Petro Poroschenko: „Die Ukraine ist derzeit der gefährlichste Platz der Welt, auch gefährlicher als die ISIS-Bedrohung und alles, was im Nahen Osten passiert. In meinem Land sind tausende russische Soldaten, hunderte Panzer, schwere Artillerie. Es ist eine der größten Armeen der Welt, die uns und ganz Europa bedroht. Wir wollen keinen Krieg, wir wollen den Frieden und kämpfen für europäische Werte. Aber Russland hält sich an keine Absprachen.“
Poroschenko: „Das müssen Sie Putin selbst fragen! Ich kann nur sagen, dass die Ukraine für den Friedensvertrag alles umgesetzt hat, was wir angekündigt haben, wir sind bereit für Kompromisse und glauben, dass der Konflikt nicht militärisch gelöst werden kann. Russland dagegen verspricht etwas und tut am nächsten Tag genau das Gegenteil. Unabhängige Organisationen wie die OSCE haben die Präsenz von russischen Truppen in der Ukraine bestätigt und wir sehen auch jetzt beim G20-Gipfel, dass die ganze Welt endlich verstanden hat, was Russland treibt. Russland ist komplett isoliert worden. Wir müssen jetzt eine Linie finden, damit Russland die Truppen abzieht und die Grenze dicht macht. Dann wäre der Konflikt innerhalb von wenigen Tagen gelöst.“
In einem ARD-Interview deutet Putin aber an, dass er eine militärische Niederlage der Separatisten nicht hinnehmen wird. Droht ein neuer Krieg?
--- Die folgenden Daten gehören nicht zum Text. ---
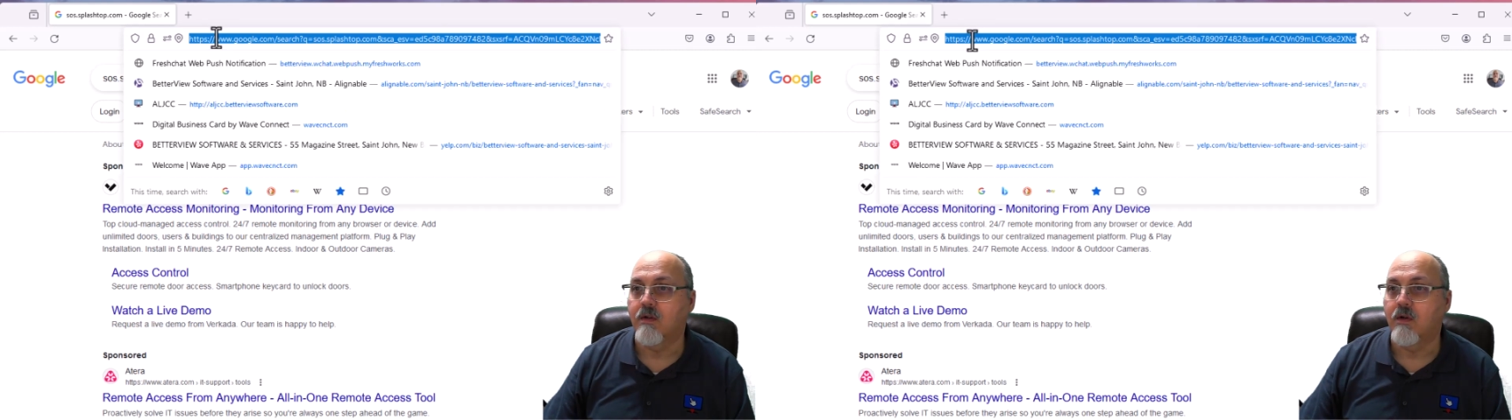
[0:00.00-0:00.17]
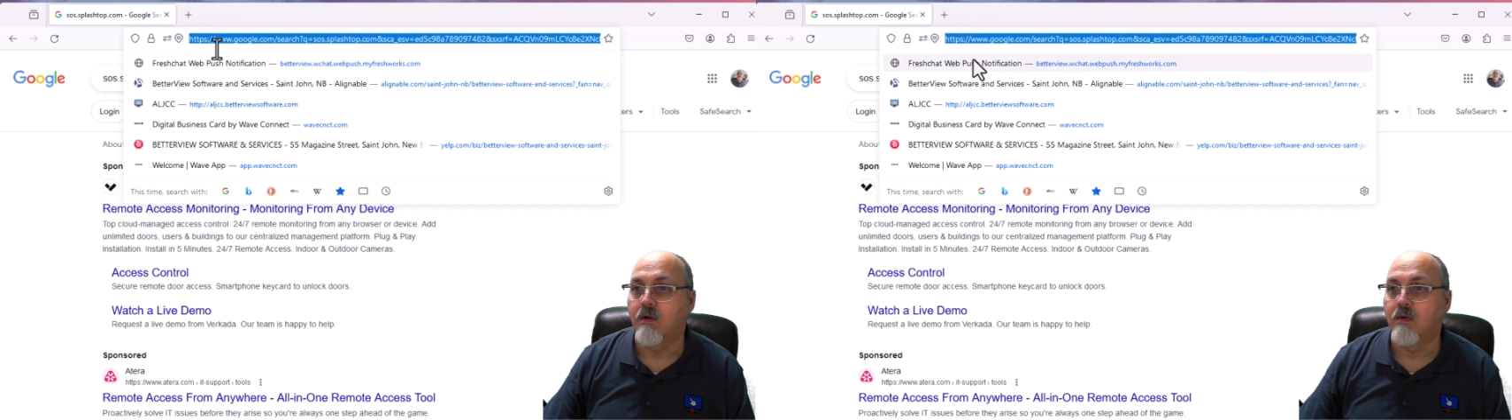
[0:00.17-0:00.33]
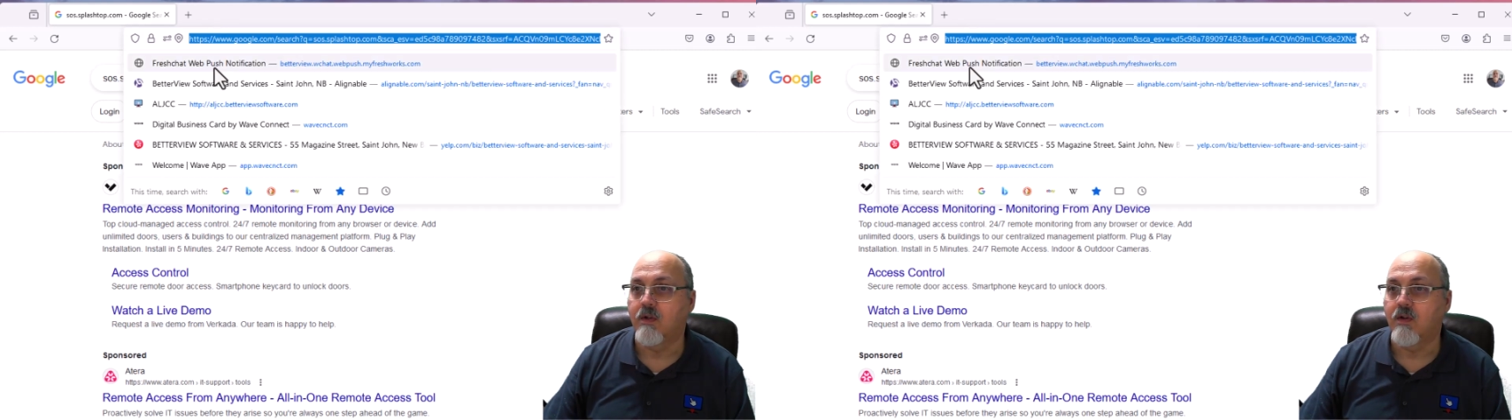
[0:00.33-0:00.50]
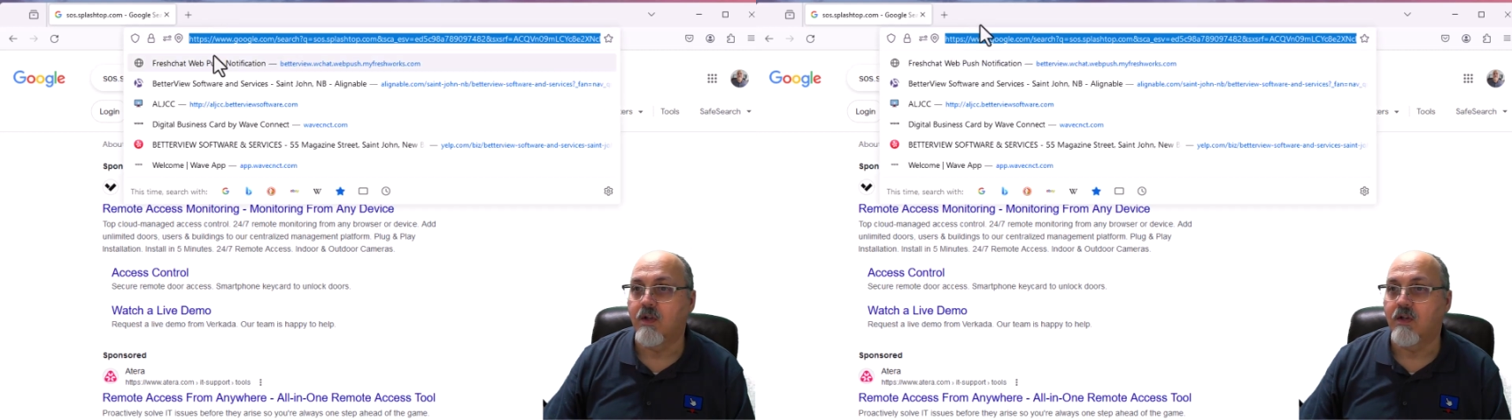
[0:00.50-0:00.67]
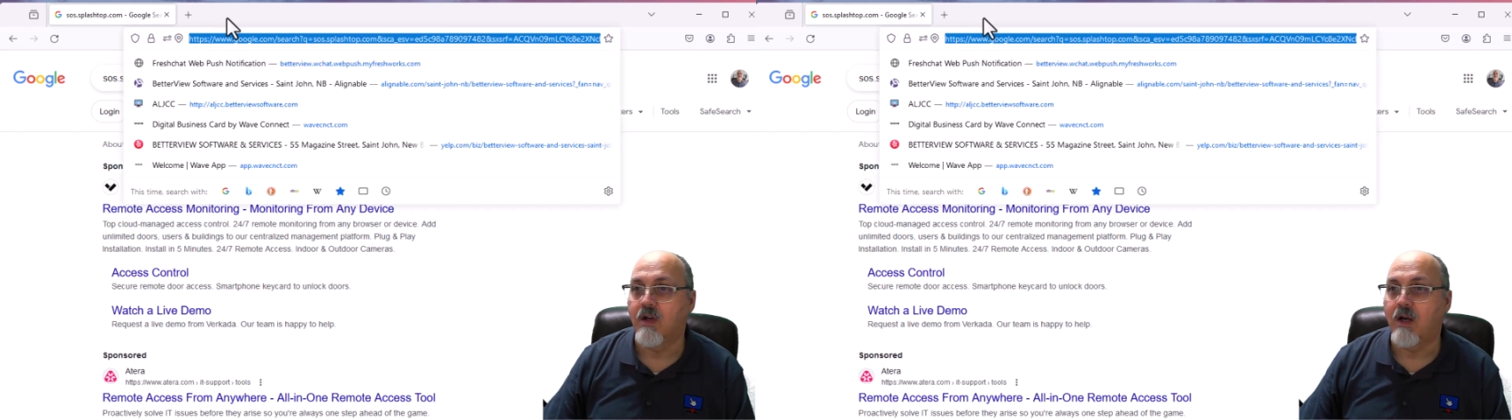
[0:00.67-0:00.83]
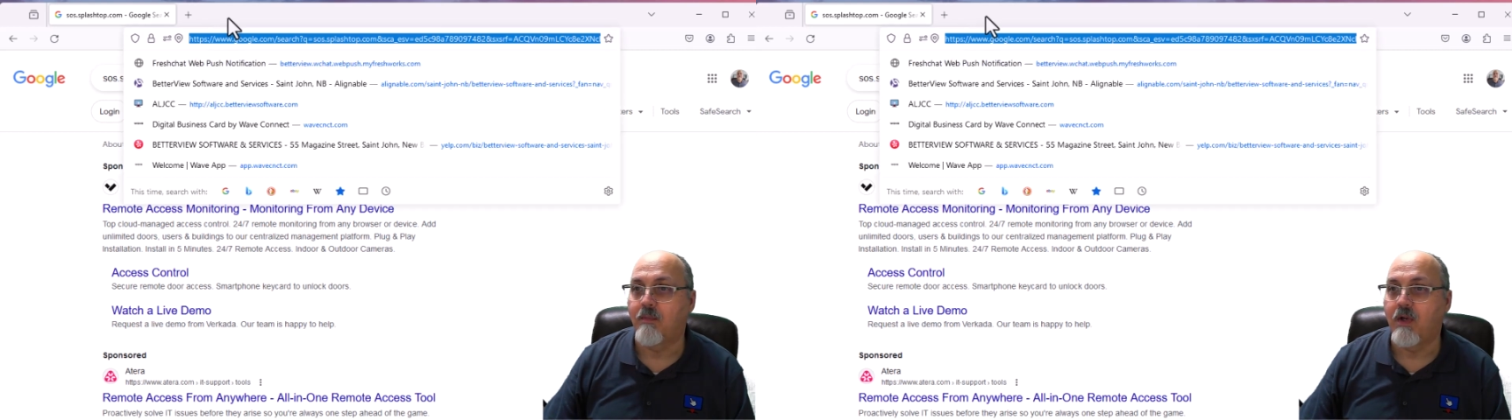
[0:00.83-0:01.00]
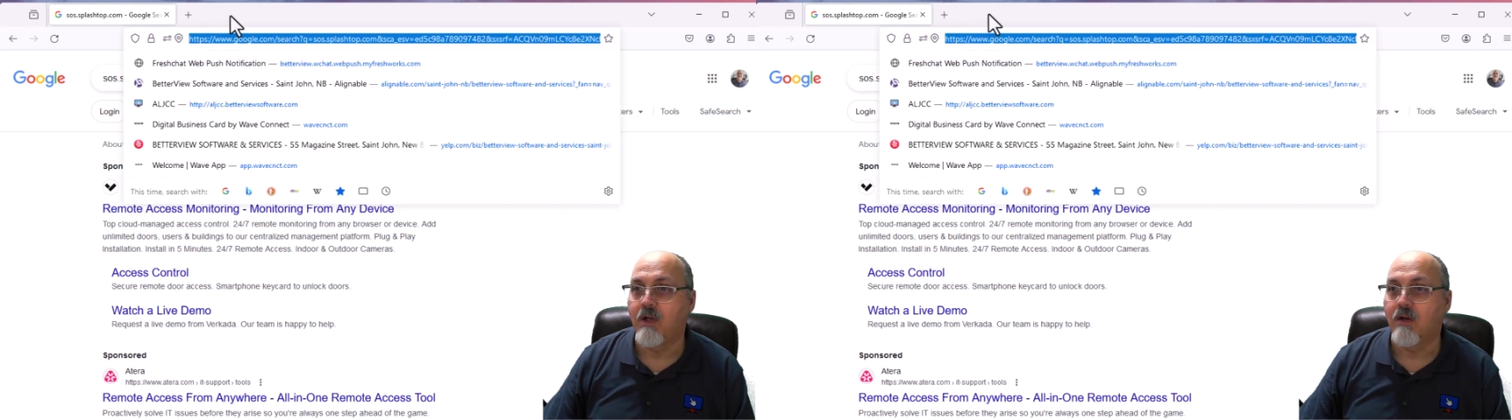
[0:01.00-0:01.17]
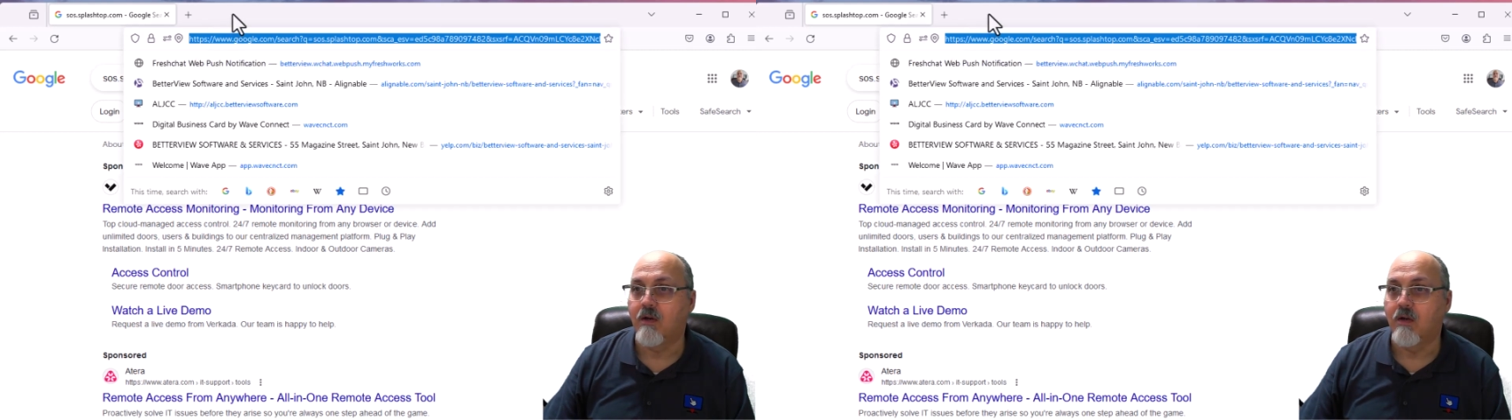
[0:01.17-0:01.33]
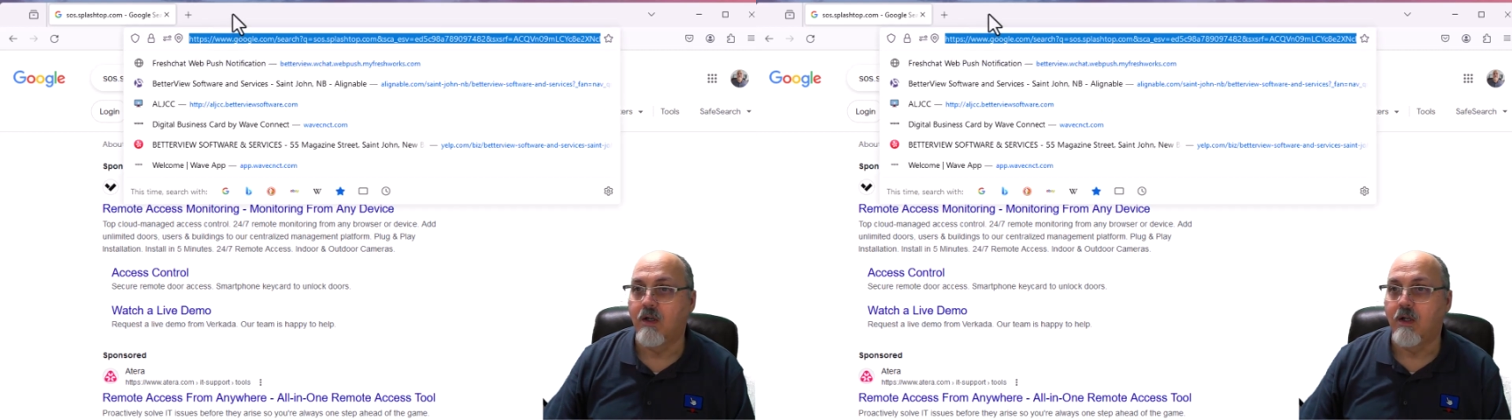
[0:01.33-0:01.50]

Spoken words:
go to the top here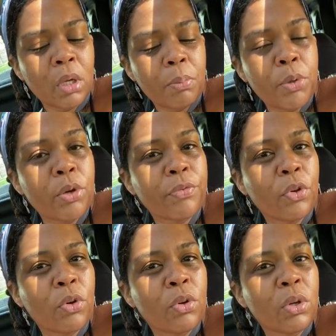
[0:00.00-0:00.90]

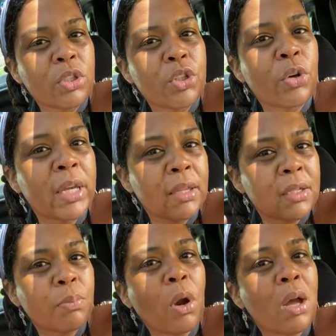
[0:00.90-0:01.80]
beautiful during
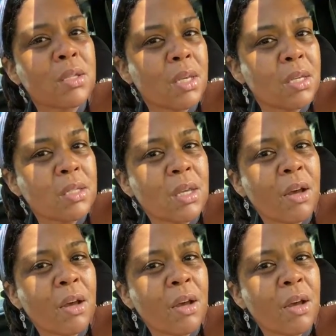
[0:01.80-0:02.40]
this process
Poroschenko: „Bisher hat Russland in der Öffentlichkeit immer so getan, als hätten sie nichts mit den Separatisten zu tun. Wenn Putin seinen Einfluss jetzt zugibt, dann muss er dafür auch im eigenen Land die Verantwortung übernehmen. Ich glaube nicht, dass russische Mütter verstehen, warum ihre Söhne in der Ukraine kämpfen und sterben sollen. Unsere Länder standen 300 Jahre eng zusammen, viele Familien sind gemischt, 50 Prozent unserer Soldaten im Osten sprechen russisch, aber sind genauso ukrainische Patrioten.“
Poroschenko: „Ich habe keine Angst vor einem Krieg mit russischen Truppen und wir sind auf das Szenario für diesen totalen Krieg vorbereitet. Unsere Armee ist in einem wesentlich besseren Zustand als vor noch vor fünf Monaten und wir haben die Unterstützung aus der ganzen Welt. Unsere Soldaten zeigen, dass sie unser Land vereidigen können. Wir wollen nichts mehr als Frieden, aber wir müssen uns leider derzeit auch mit den schlimmsten Szenarien befassen.“
Wie kann die EU helfen?
Poroschenko: „Uns ist vollkommen klar, dass die EU keine Soldaten in die Ukraine schicken wird. Was wir brauchen, ist technische militärische Unterstützung. Uns helfen bereits einige Länder und ich bin zuversichtlich, dass wir hier noch mehr Unterstützung bekommen.“
Wie wichtig sind neue Sanktionen gegen Russland?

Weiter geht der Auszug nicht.